_EXERCISE OBJECTIVE:_ Exactly as written, retype the listing below, omitting the pictures.

_EXERCISE DATA:_
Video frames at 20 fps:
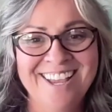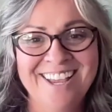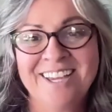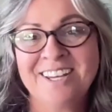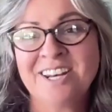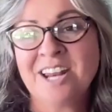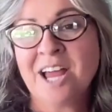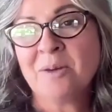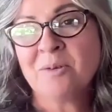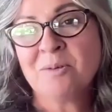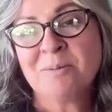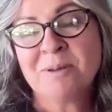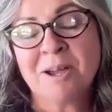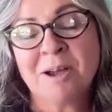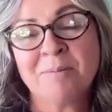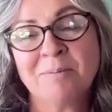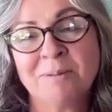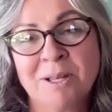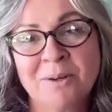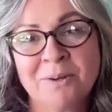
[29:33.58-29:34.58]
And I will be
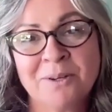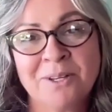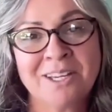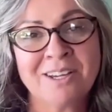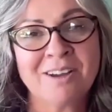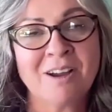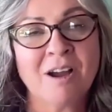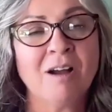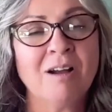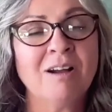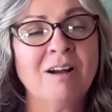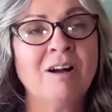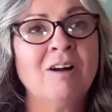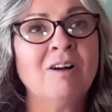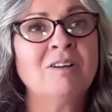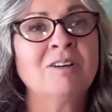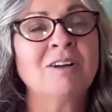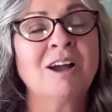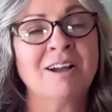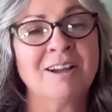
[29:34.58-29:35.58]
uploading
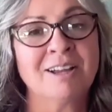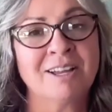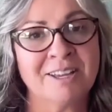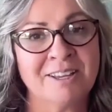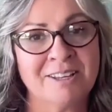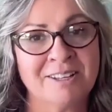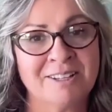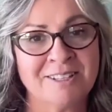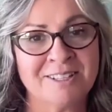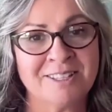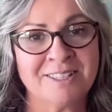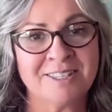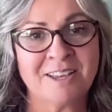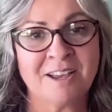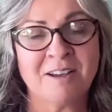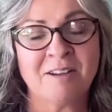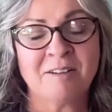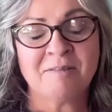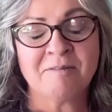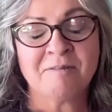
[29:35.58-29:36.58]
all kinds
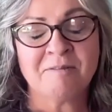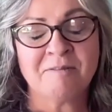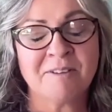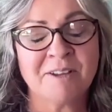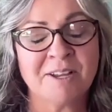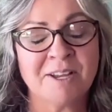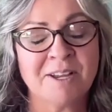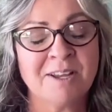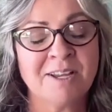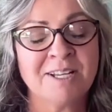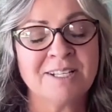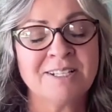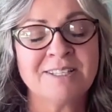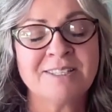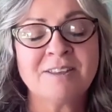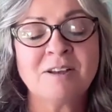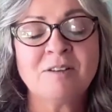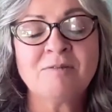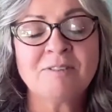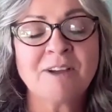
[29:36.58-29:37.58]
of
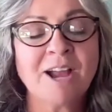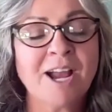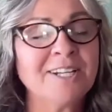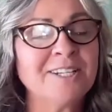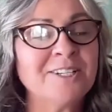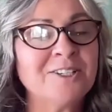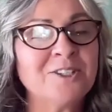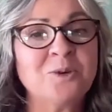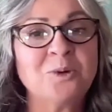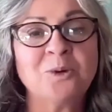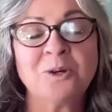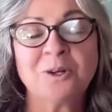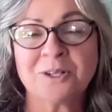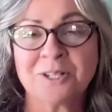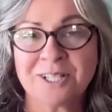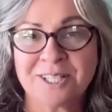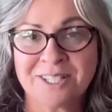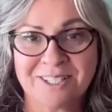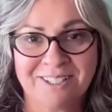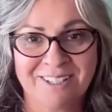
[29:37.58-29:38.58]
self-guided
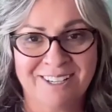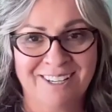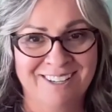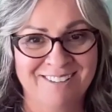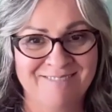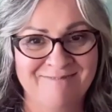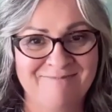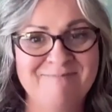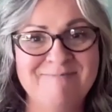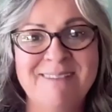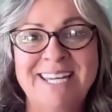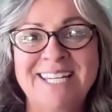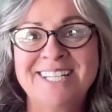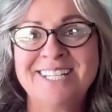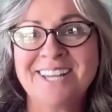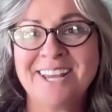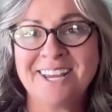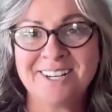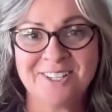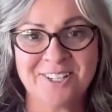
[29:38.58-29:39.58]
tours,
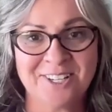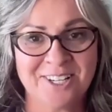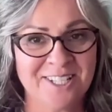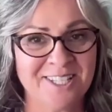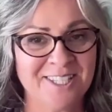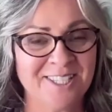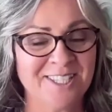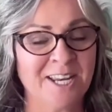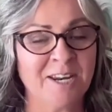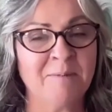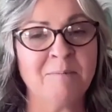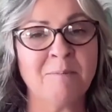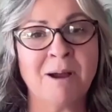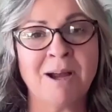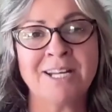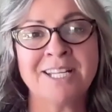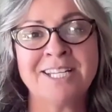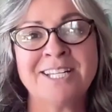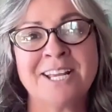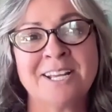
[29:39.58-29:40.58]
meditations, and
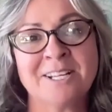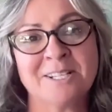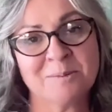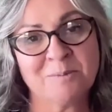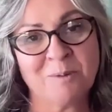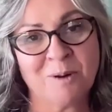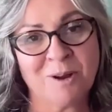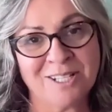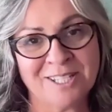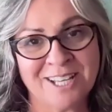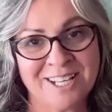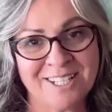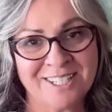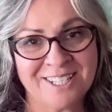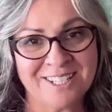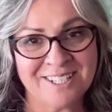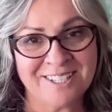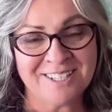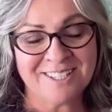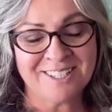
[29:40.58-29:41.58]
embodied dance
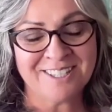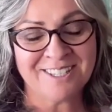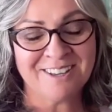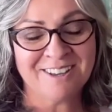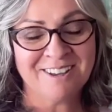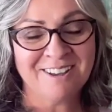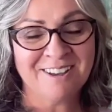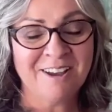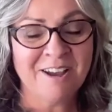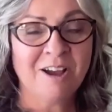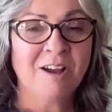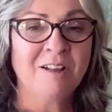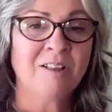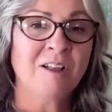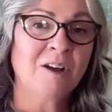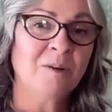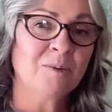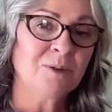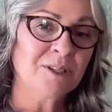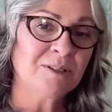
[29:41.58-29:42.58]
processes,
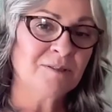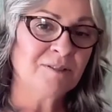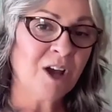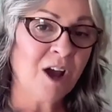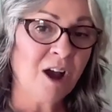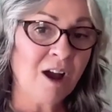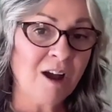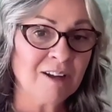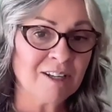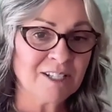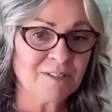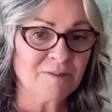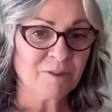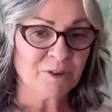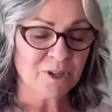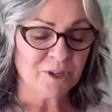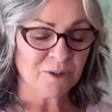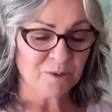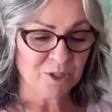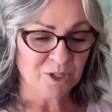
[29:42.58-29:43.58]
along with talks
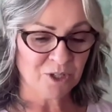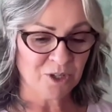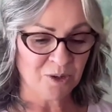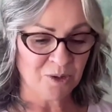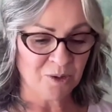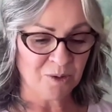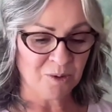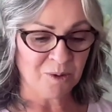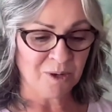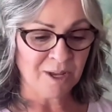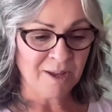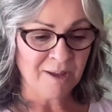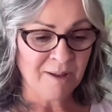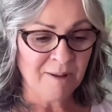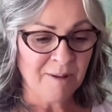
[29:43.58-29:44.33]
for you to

_YOUR RESPONSE:_
Video frames at 20 fps:
[29:33.58-29:34.58]
And I will be
[29:34.58-29:35.58]
uploading
[29:35.58-29:36.58]
all kinds
[29:36.58-29:37.58]
of
[29:37.58-29:38.58]
self-guided
[29:38.58-29:39.58]
tours,
[29:39.58-29:40.58]
meditations, and
[29:40.58-29:41.58]
embodied dance
[29:41.58-29:42.58]
processes,
[29:42.58-29:43.58]
along with talks
[29:43.58-29:44.33]
for you to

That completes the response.